Exclude the pictures. Transcribe exactly, and only, the lines from the one holding "[00:00:00.00 to 00:00:00.90]" to the end of the material below.

- Opening Delimiter -

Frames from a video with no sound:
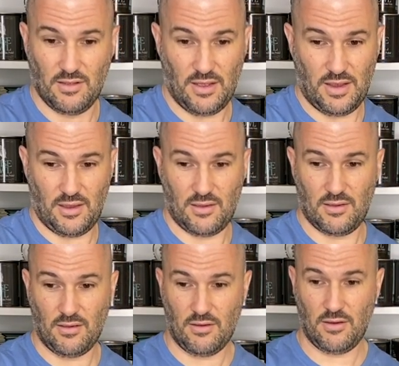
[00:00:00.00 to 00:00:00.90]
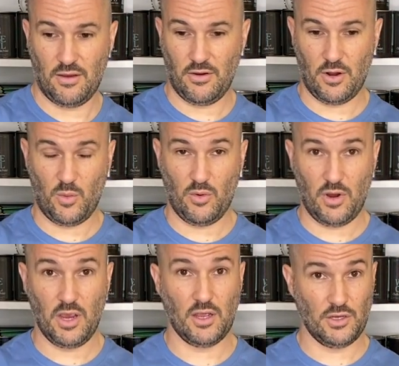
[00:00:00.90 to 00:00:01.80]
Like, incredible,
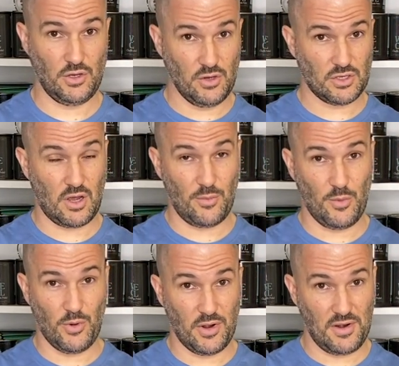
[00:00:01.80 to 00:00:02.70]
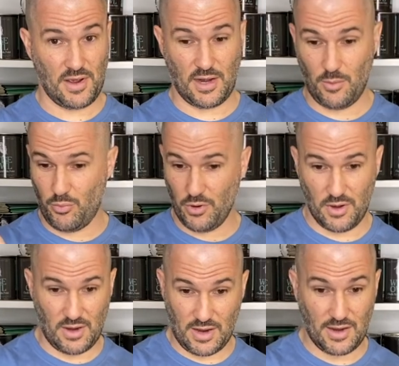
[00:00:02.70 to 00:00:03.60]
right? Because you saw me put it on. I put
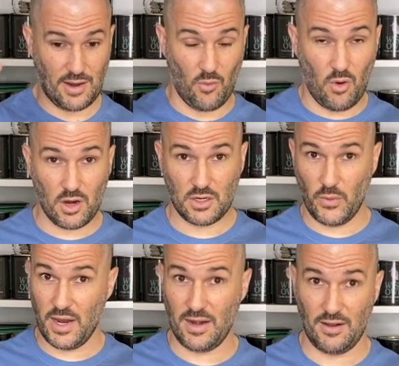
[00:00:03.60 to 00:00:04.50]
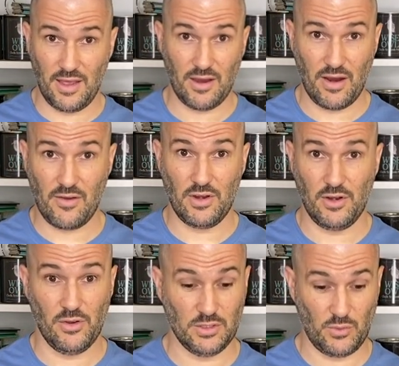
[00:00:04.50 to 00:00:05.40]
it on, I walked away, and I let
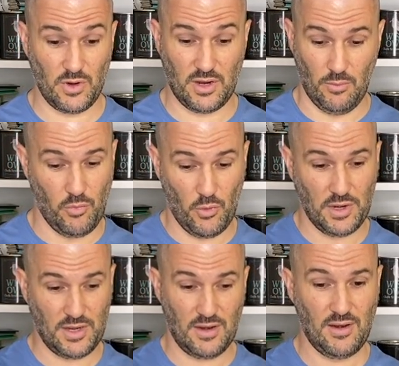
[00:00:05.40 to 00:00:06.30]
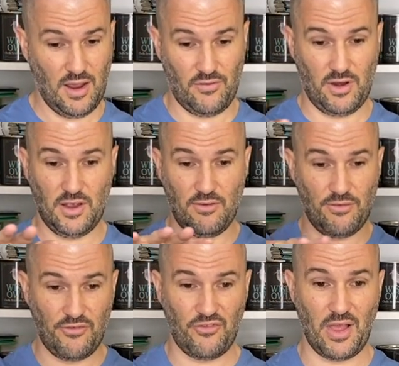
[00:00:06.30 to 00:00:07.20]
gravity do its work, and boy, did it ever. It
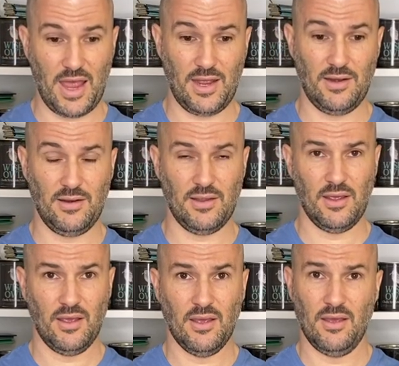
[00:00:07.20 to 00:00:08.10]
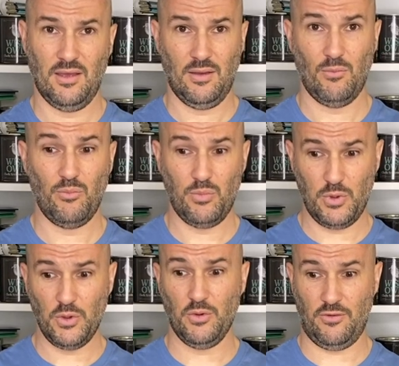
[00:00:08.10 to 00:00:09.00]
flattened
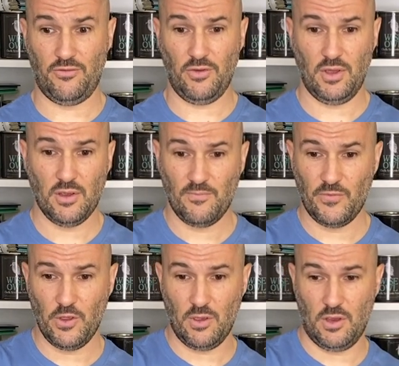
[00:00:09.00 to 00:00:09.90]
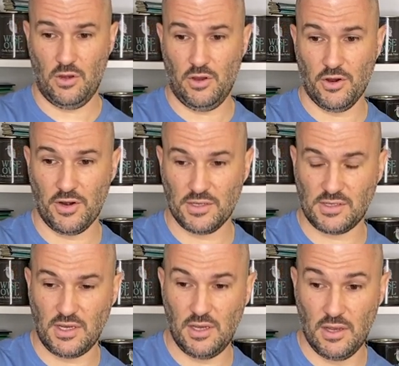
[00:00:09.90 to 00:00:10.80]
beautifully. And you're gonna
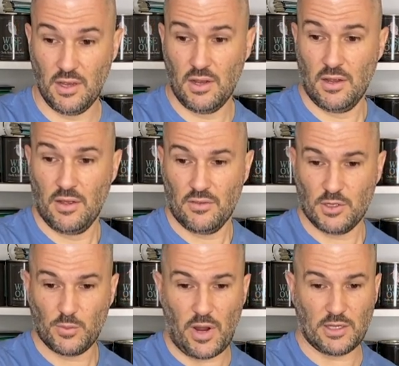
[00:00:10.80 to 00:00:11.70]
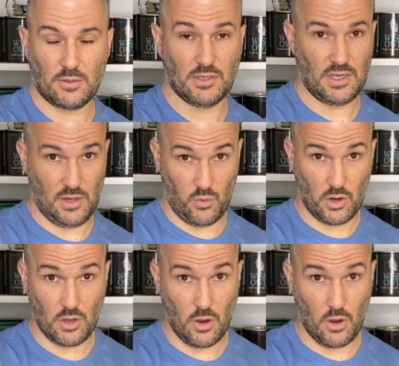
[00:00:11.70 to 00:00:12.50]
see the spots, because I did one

- Closing Delimiter -

### Solution below
[00:00:00.00 to 00:00:00.90]
[00:00:00.90 to 00:00:01.80]
Like, incredible,
[00:00:01.80 to 00:00:02.70]
[00:00:02.70 to 00:00:03.60]
right? Because you saw me put it on. I put
[00:00:03.60 to 00:00:04.50]
[00:00:04.50 to 00:00:05.40]
it on, I walked away, and I let
[00:00:05.40 to 00:00:06.30]
[00:00:06.30 to 00:00:07.20]
gravity do its work, and boy, did it ever. It
[00:00:07.20 to 00:00:08.10]
[00:00:08.10 to 00:00:09.00]
flattened
[00:00:09.00 to 00:00:09.90]
[00:00:09.90 to 00:00:10.80]
beautifully. And you're gonna
[00:00:10.80 to 00:00:11.70]
[00:00:11.70 to 00:00:12.50]
see the spots, because I did one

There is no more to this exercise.